Many of the county prosecutors interviewed said they started filing murder charges after noticing an uptick in the number of seemingly healthy young people dying of overdoses in their community, usually after purchasing a drug online. Often, the cases involve teens experimenting with pills — who might not know the drug they bought was laced with fentanyl — rather than hard-core addicts.

San Francisco’s crisis, in comparison, is most visible and visceral within the homeless population, whose ranks include longtime addicts who obtain drugs from multiple sources.

“Many of the deaths, particularly on the street, are not going to lend themselves to us being able to track down who the seller was,” Jenkins said.

Jenkins’ team is seeking training from San Diego County, which shares some of San Francisco’s struggles with homeless drug deaths. The county has charged eight defendants with homicide in fentanyl-related deaths since 2017, said San Diego County Dist. Atty. Summer Stephan.

Opponents to San Francisco’s task force are quick to point out the lack of empirical data showing that prosecuting street dealers for homicide and sending them to prison for longer terms is proving an effective deterrent. Several of the prosecutors interviewed by The Times said they could point to only anecdotal evidence that the strategy is intimidating would-be dealers.

Keith Humphreys, a professor of psychiatry at Stanford who studies addiction, was skeptical that dangling murder charges over low-level dealers would cause a disruption in the drug supply chain.

“They’re very low-skilled labor. You can spend your half a million, million dollars per, to put them in a state prison system, but they’ll be replaced almost instantly,” Humphreys said. “It’s not out of sympathy that I say we can’t just continually arrest people on the corner. … It’s just futile.”

Instead, Humphreys advocates for more widespread availability of the overdose-reversing nasal spray known as Narcan and for insurance companies to cover substantive mental health and addiction treatment.

Several critics of the new effort say the city won’t make real headway until its leaders deal with the root causes of addiction, including a shortage of affordable housing and effective treatment options and a faltering social safety net.

“A purely punitive approach, it just doesn’t work. If it would have worked, it would have worked over the past 100 years,” said San Francisco Supervisor Hillary Ronen, whose district includes the Mission, another neighborhood struggling with open drug use.

And some speculated, cynically, that the task force is a calculated attempt to build goodwill among voters during an election year in which both Breed and Jenkins are up for reelection. Breed faces a particularly tough reelection bid against at least three other contenders.

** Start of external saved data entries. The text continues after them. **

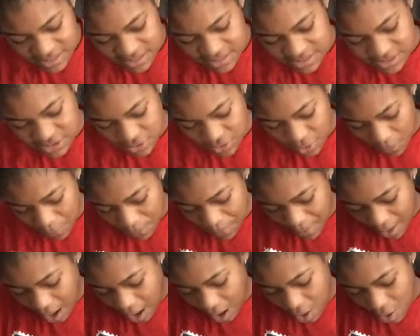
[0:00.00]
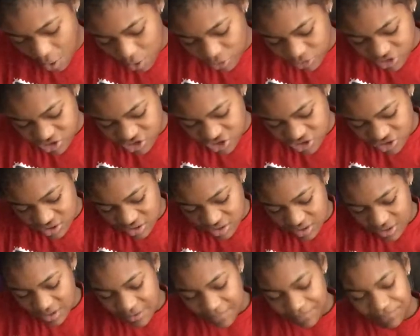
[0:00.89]
this little pouch.
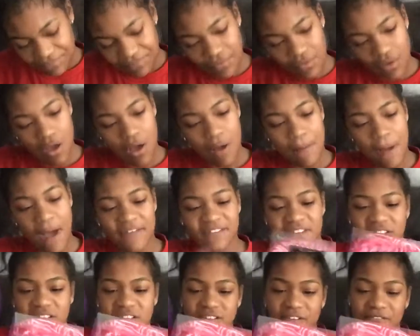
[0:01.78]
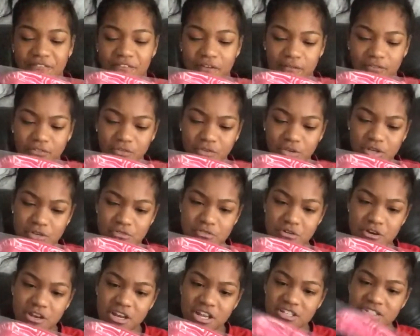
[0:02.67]
I think it's at Forever
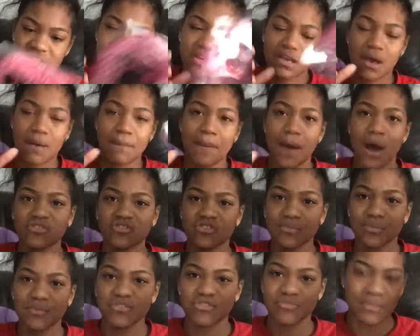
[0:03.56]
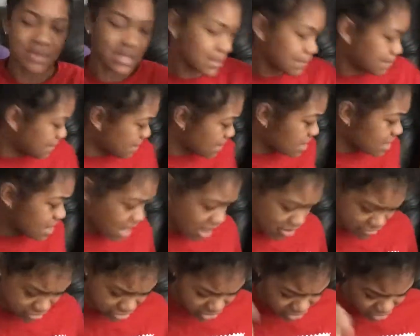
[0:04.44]
21. It's like a pouch you put your makeup in, and
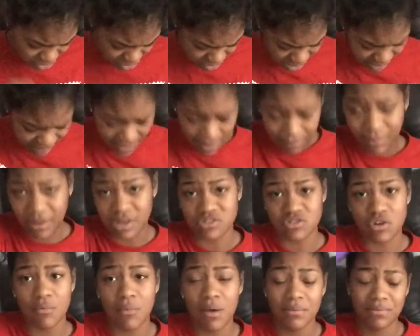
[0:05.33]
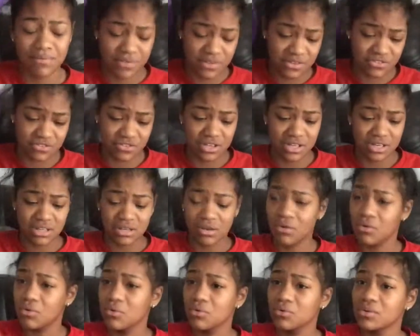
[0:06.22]
I really do need that because all my things are getting
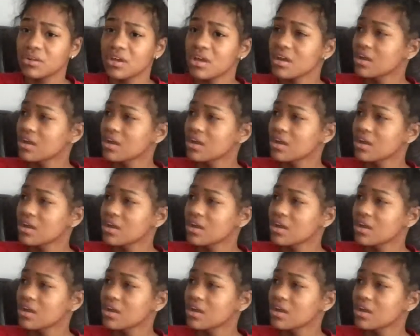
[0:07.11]
old.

Breed has held firm against the criticism. She agrees that encouraging more people to seek treatment is a laudable goal. But, she said, city leaders also have to be “willing to make the hard decisions to make change” and hold people accountable.

“Selling poison should not be protected,” Breed said. “I am frustrated with the criticism for taking too hard of a stance and saying that people have no other way, or no other option. I don’t agree with that.”

Jenkins also insists the initiative isn’t about politics or criminalizing drug users in the throes of addiction.

“I think that is an elementary argument that’s easy for them to make,” she said. “They aren’t responsible for saving the lives of the people that are dying on their streets. I am.”